BACKGROUND: Sleep-disordered breathing (SDB) may promote an increase in cardiac workload early after acute myocardial infarction (AMI). We tested the hypothesis that in the early phase after AMI, SDB is associated with increased 24-h arterial BP, heart rate (HR), and, thus, cardiac workload. METHODS: In this prospective study, 55 consecutive patients with AMI and subsequent percutaneous coronary intervention (78% men; mean age, 54 ± 10 y; mean BMI, 28.3 ± 3.6 kg/m²; mean left ventricular ejection fraction [LVEF], 47% ± 8%) underwent polysomnography and 24-h ambulatory BP and heart rate monitoring within 5 days after MI. Cardiac workload was calculated as systolic BP multiplied by HR. The presence of SDB was defined as ≥ 10 apneas and hypopneas per hour of sleep. RESULTS: Fifty-five percent of the patients had SDB, of which 40% was predominantly central in nature. Patients with SDB had higher 24-h HR and systolic and diastolic BP compared with those without SDB (115 vs 108 mm Hg, P = .029; 71 vs 67 mm Hg, P = .034; 69 vs 64 beats/min, P = .050, respectively).
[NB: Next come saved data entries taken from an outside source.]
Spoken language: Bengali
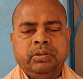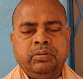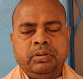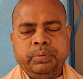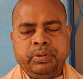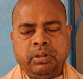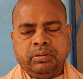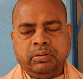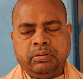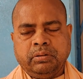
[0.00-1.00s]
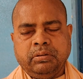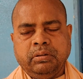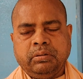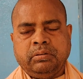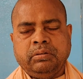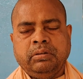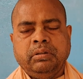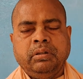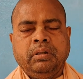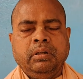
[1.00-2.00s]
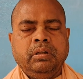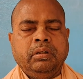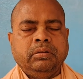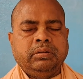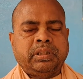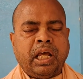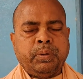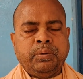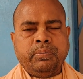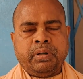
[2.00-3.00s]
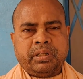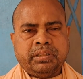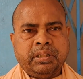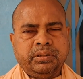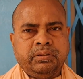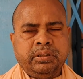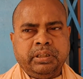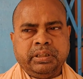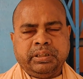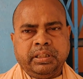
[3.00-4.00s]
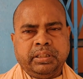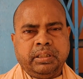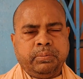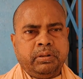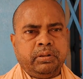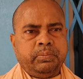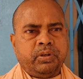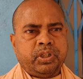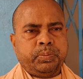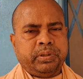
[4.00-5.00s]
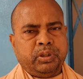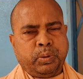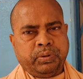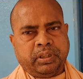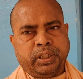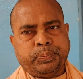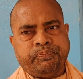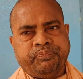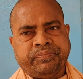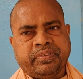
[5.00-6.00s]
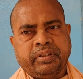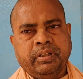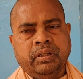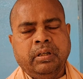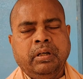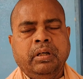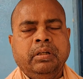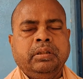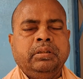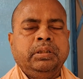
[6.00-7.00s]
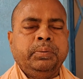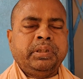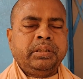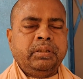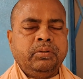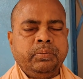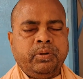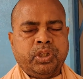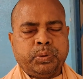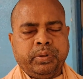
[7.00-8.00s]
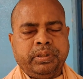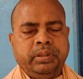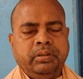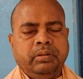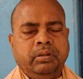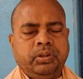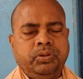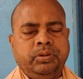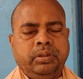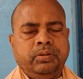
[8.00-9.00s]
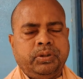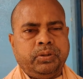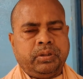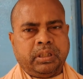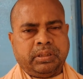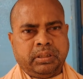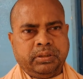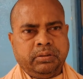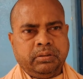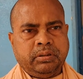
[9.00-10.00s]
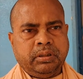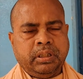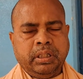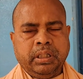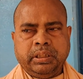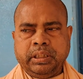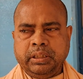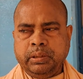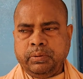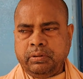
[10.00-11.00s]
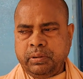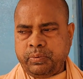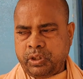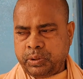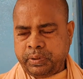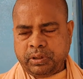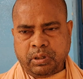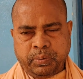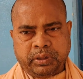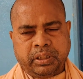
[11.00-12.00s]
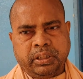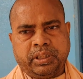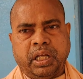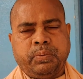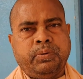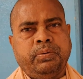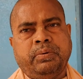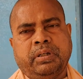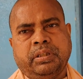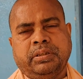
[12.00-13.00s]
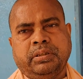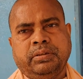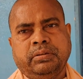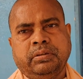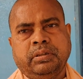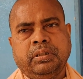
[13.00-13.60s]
জন্মদ্বীপের অন্তর্গত তো সার্বভৌম ভট্টাচার্য ইনি ছিলেন দেবগুরু বৃহস্পতির অবতার দেবতাদের গুরু বৃহস্পতি অসুরদের গুরু শুক্রাচার্য সেই দেবগুরু বৃহস্পতির অবতারই এই সার্বভৌম ভট্টাচার্য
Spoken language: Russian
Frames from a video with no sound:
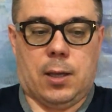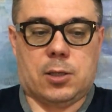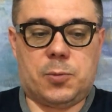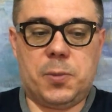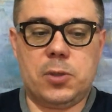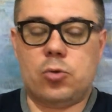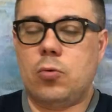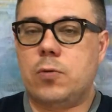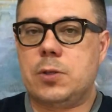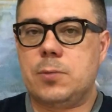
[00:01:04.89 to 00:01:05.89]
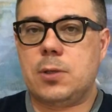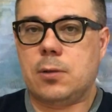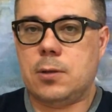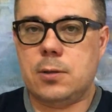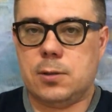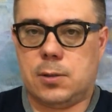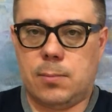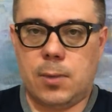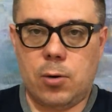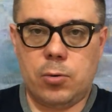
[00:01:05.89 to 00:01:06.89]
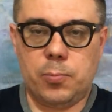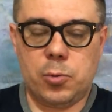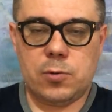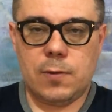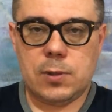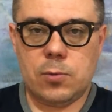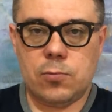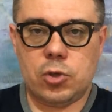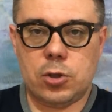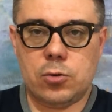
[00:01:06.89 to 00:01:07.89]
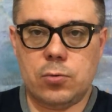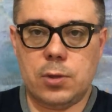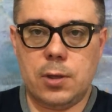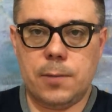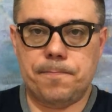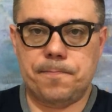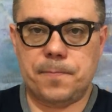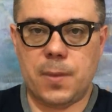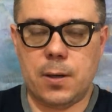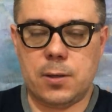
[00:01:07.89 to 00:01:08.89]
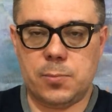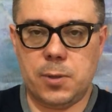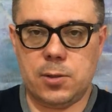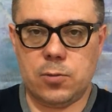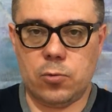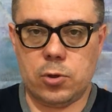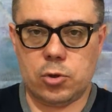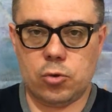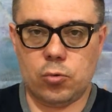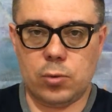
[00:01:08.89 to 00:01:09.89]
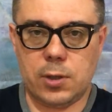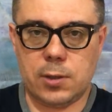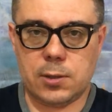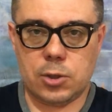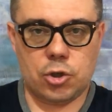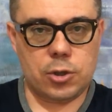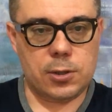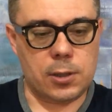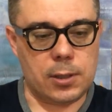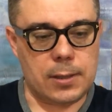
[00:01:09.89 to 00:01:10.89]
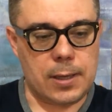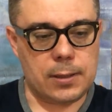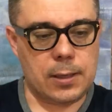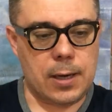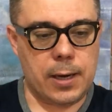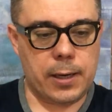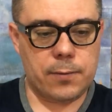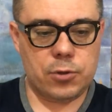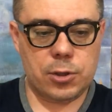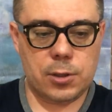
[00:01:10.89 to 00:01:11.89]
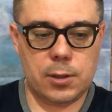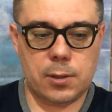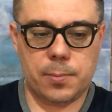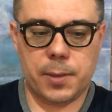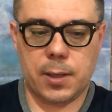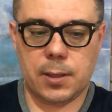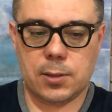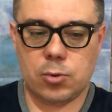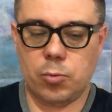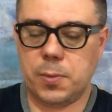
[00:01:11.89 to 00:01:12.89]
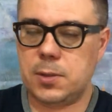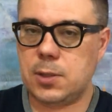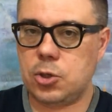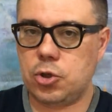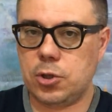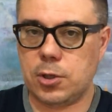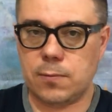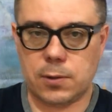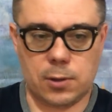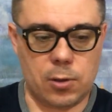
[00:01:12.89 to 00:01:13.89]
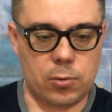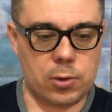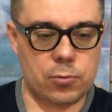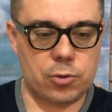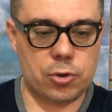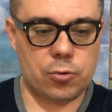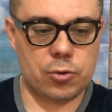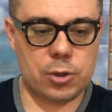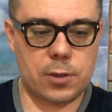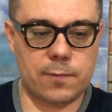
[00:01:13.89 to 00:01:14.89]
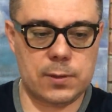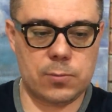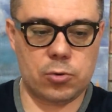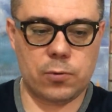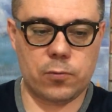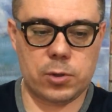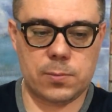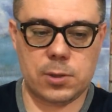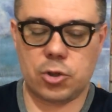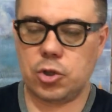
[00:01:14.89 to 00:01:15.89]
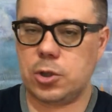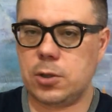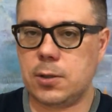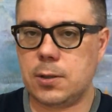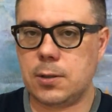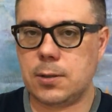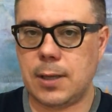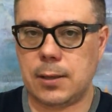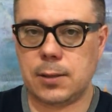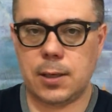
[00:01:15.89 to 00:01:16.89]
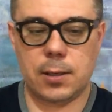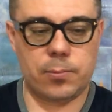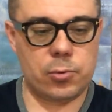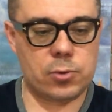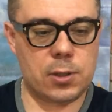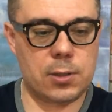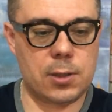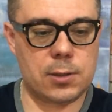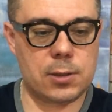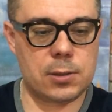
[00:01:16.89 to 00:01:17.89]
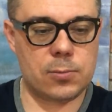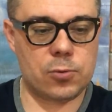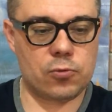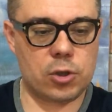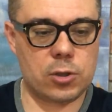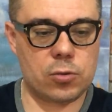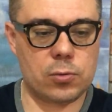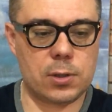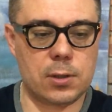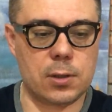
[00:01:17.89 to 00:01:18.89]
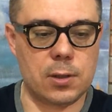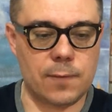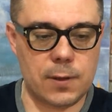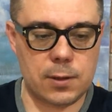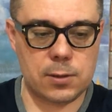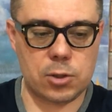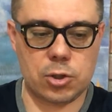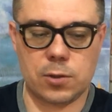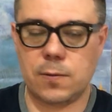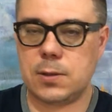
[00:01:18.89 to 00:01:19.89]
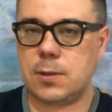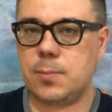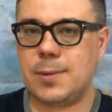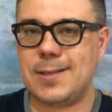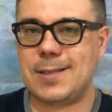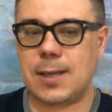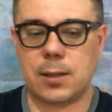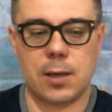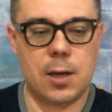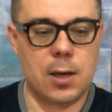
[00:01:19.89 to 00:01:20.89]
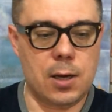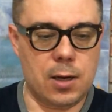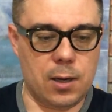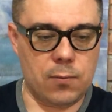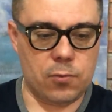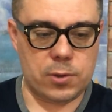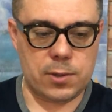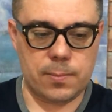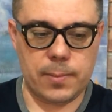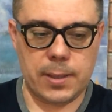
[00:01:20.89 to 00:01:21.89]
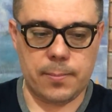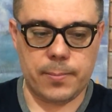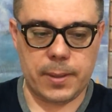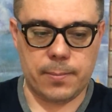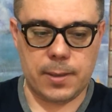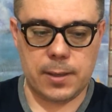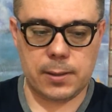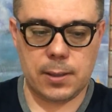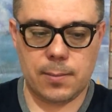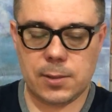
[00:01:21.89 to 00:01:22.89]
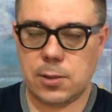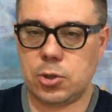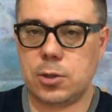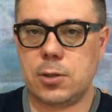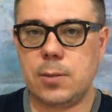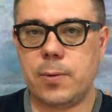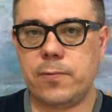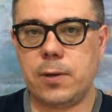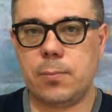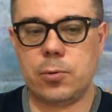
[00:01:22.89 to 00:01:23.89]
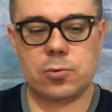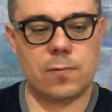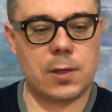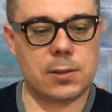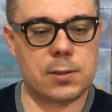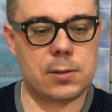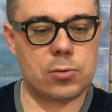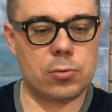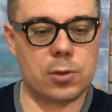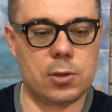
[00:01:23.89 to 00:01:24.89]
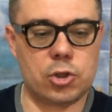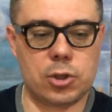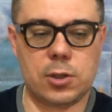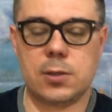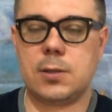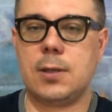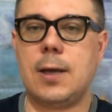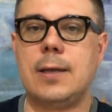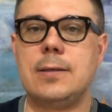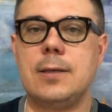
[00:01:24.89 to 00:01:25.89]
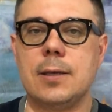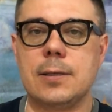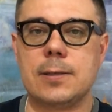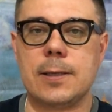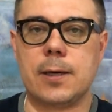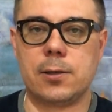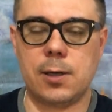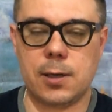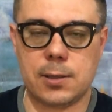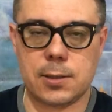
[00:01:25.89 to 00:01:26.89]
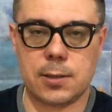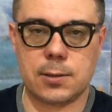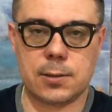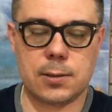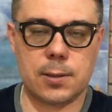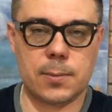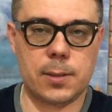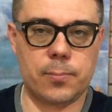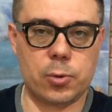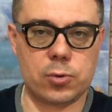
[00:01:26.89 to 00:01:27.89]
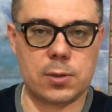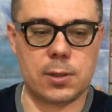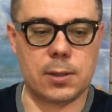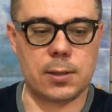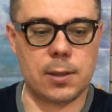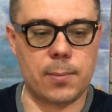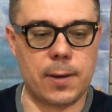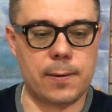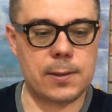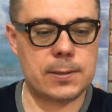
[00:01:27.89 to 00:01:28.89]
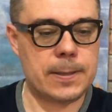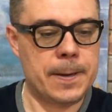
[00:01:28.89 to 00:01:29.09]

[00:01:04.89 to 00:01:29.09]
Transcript: Сбит 181 самолет, плюс два за минувшие сутки. Сбили сегодня Су-34 над Харьковщиной, это приятно. 154 вертолета уничтожено, 884 танка или плюс 11 за минувшие сутки. 2258 БМП БРДМ различных типов или плюс 20 за сутки. 411 артиллерийских систем или плюс 3 добавилось.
Use of antihypertensive medication and ß-receptor blockers was similar in both groups. In a multivariate linear regression analysis, SDB was significantly associated with an increased 24-h cardiac workload (ß-coefficient, 0.364; 95% CI, 0.071-0.657; P = .016), independently of age, sex, BMI, LVEF, and antihypertensive medication. CONCLUSION: Patients with AMI and SDB have significantly increased 24-h BP, HR, and cardiac workload. Treatment of SDB may be a valuable nonpharmacologic approach to lower cardiac workload in these patients.